In this world of sin and sorrow there is always something to be thankful for; as for me, I rejoice that I am not a Republican.
For every complex problem there is an answer that is clear, simple, and wrong.
Nobody ever went broke underestimating the taste of the American public.
Before a man speaks it is always safe to assume that he is a fool. After he speaks, it is seldom necessary to assume it.
Communism, like any other revealed religion, is largely made up of prophecies.
To be in love is merely to be in a state of perceptual anesthesia – to mistake an ordinary young woman for a goddess.
The whole aim of practical politics is to keep the populace alarmed (and hence clamorous to be led to safety) by menacing it with an endless series of hobgoblins, all of them imaginary.
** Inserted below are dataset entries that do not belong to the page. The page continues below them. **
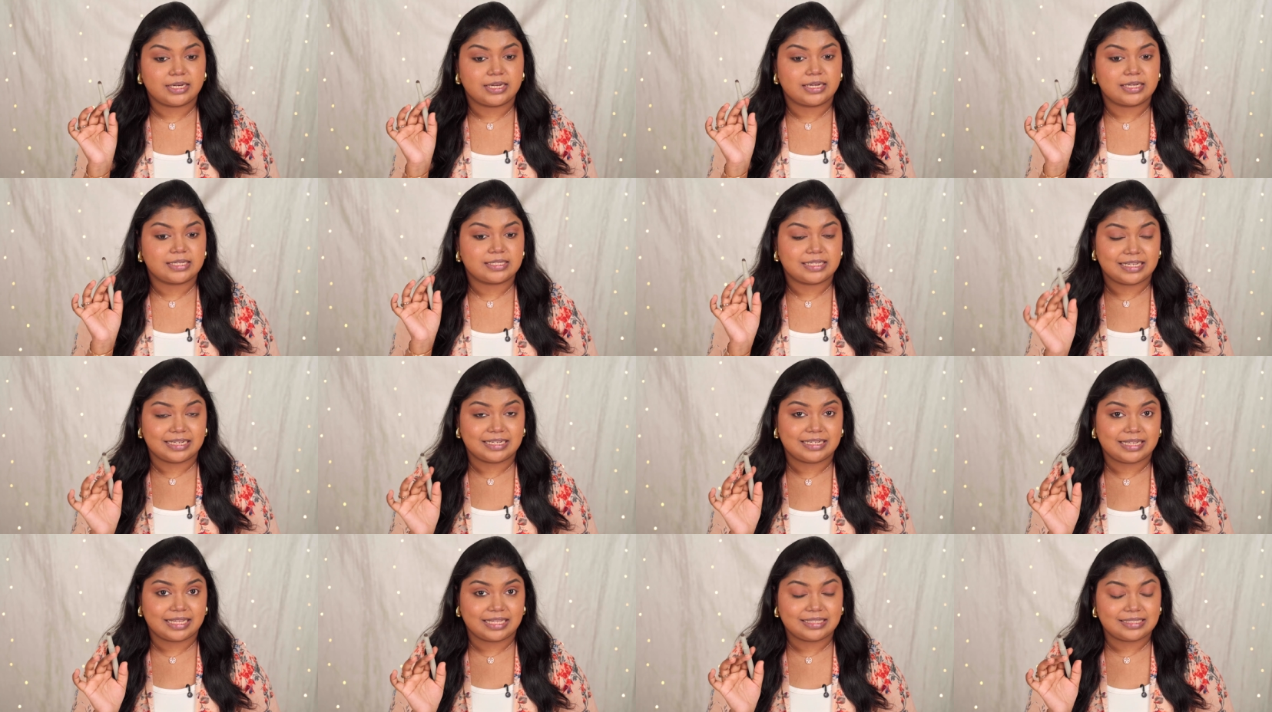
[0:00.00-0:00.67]
It is
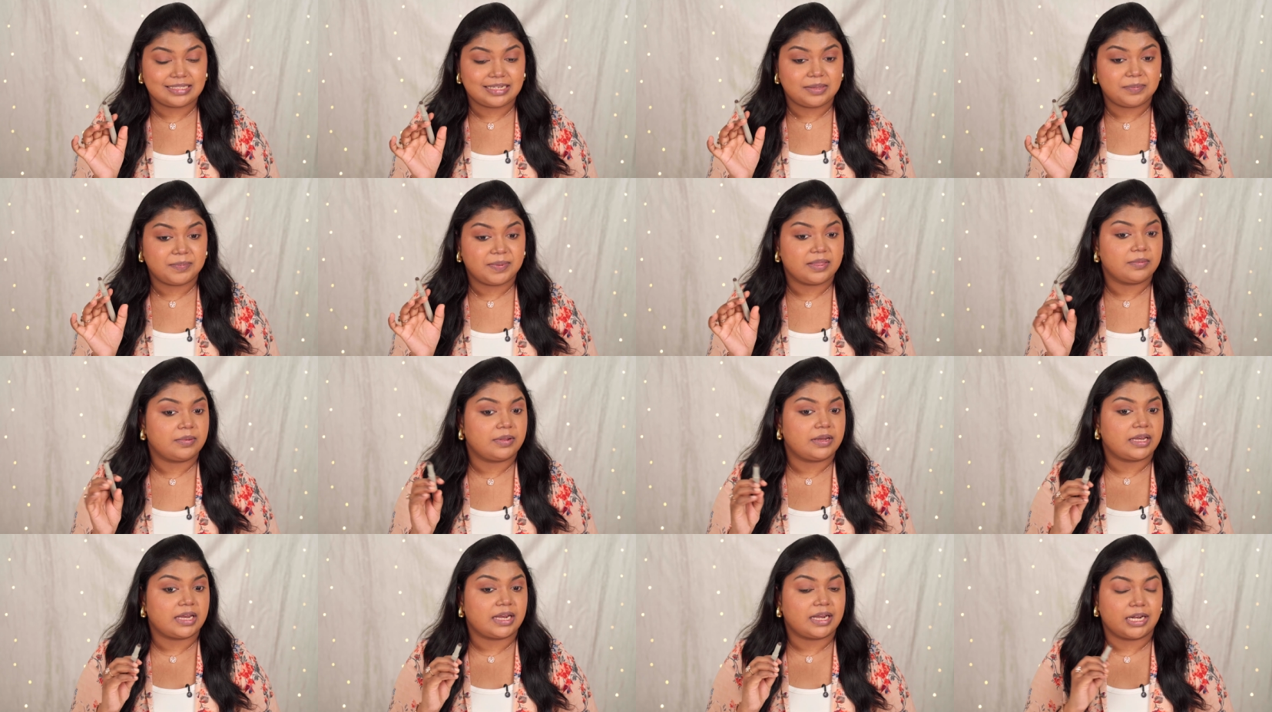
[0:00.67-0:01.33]
intensely
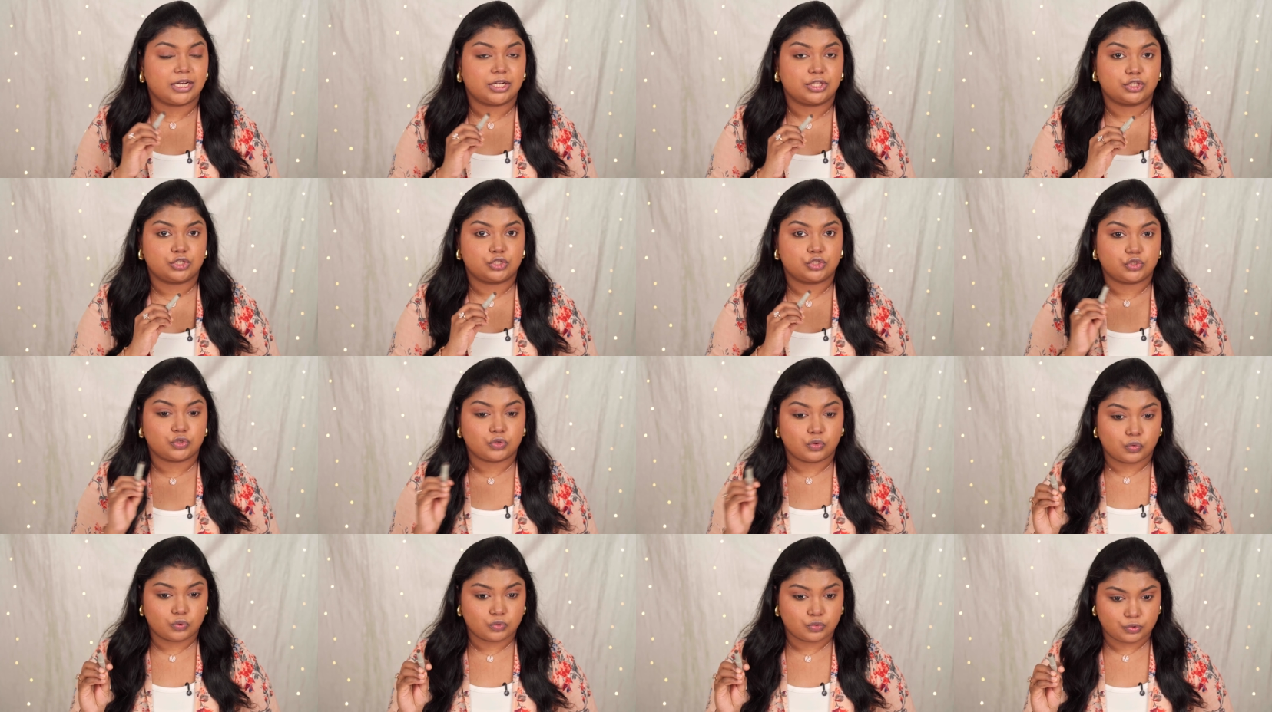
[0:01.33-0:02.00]
pigmented and it's
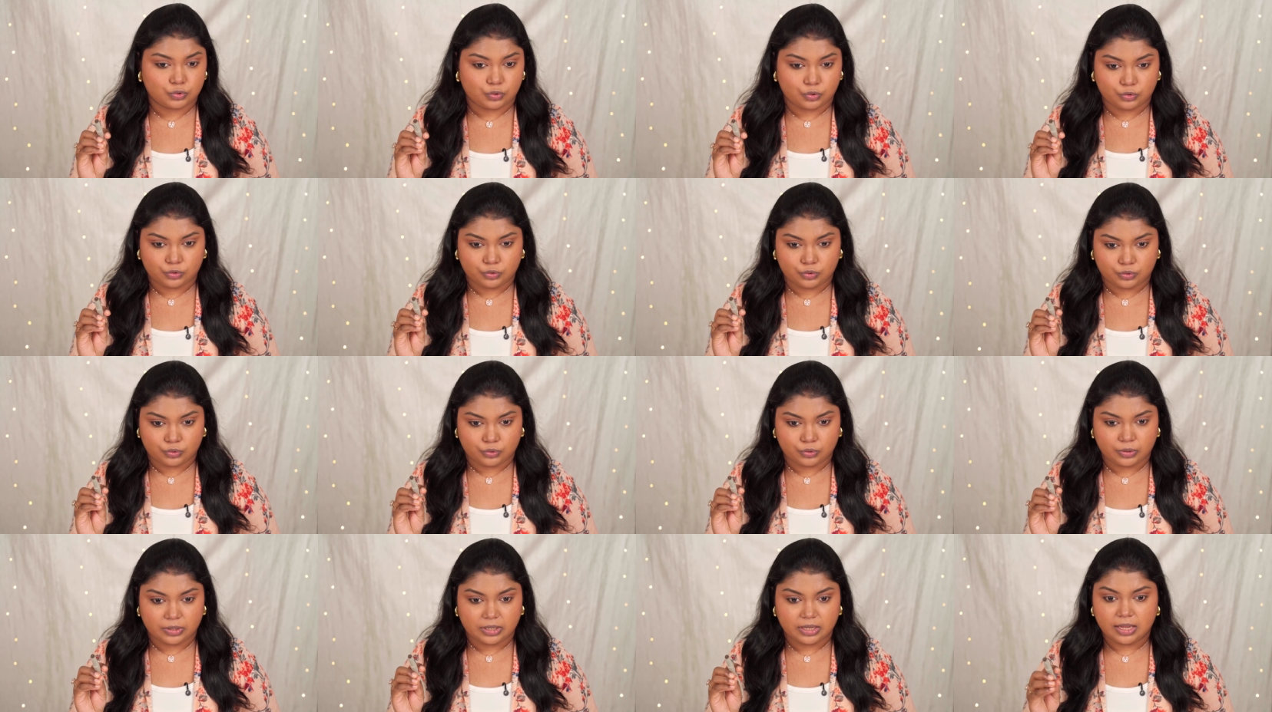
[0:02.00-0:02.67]
so
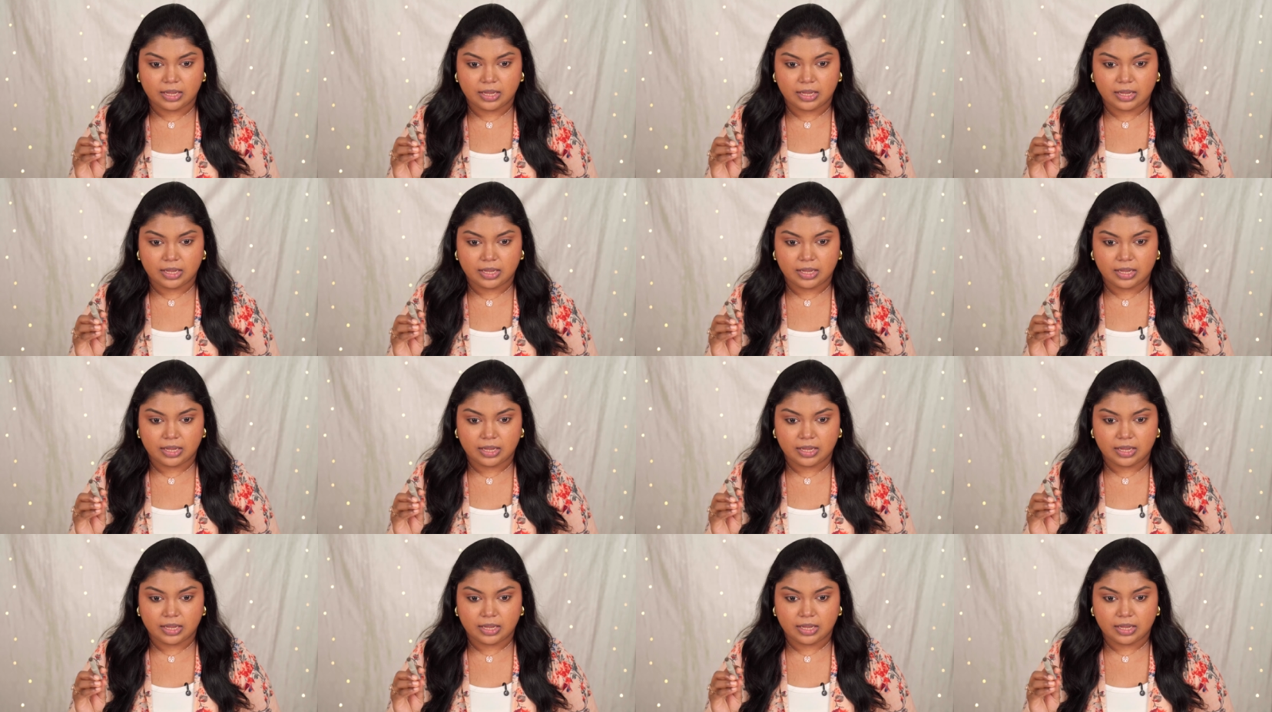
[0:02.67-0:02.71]
good.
Democracy is a pathetic belief in the collective wisdom of individual ignorance.
The most dangerous man to any government is the man who is able to think things out… without regard to the prevailing superstitions and taboos. Almost inevitably he comes to the conclusion that the government he lives under is dishonest, insane, and intolerable.
Democracy is the theory that the common people know what they want, and deserve to get it good and hard.
A bad man is the sort who weeps every time he speaks of a good woman.